A resilient and equitable health care system is the cornerstone or backbone of national development. It safeguards public well-being, strengthens productivity, and secures the future for generations to come. In our country, where health needs are high and resources are limited, genuine reform must go beyond slogans.

The time for strategic and inclusive reform is now, not only for the present, but for our children of tomorrow who will rely on the system we create today.

Key Challenges:-

1. Inadequate Health Financing: Low government budget allocations, excessive reliance on donor funding, and high out-of-pocket expenditures limit access and increase household vulnerability.
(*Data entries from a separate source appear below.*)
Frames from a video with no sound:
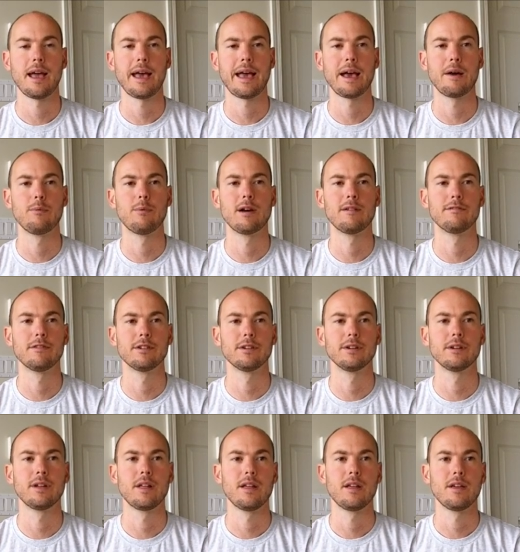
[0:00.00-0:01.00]

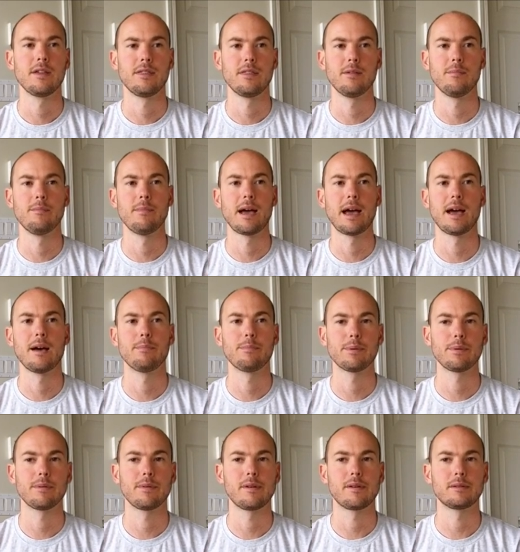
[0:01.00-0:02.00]
However, the
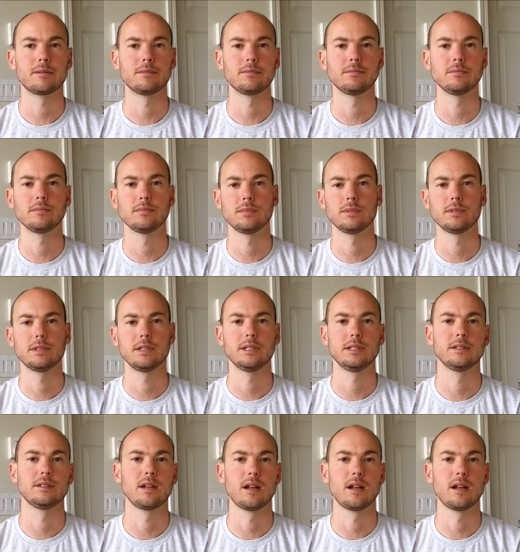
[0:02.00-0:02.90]
map is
2. Ineffective Supply Chain: Frequent stockouts, weak logistics, and outdated procurement systems compromise the delivery of essential medicines and medical equipment.

3. Poor Health Information Systems: Delayed or inaccurate data limits evidence-based planning, performance monitoring, and policy implementation.

4. Low Public Awareness: Insufficient health education campaigns lead to delayed care-seeking, misinformed health choices, and a preventable burden of disease.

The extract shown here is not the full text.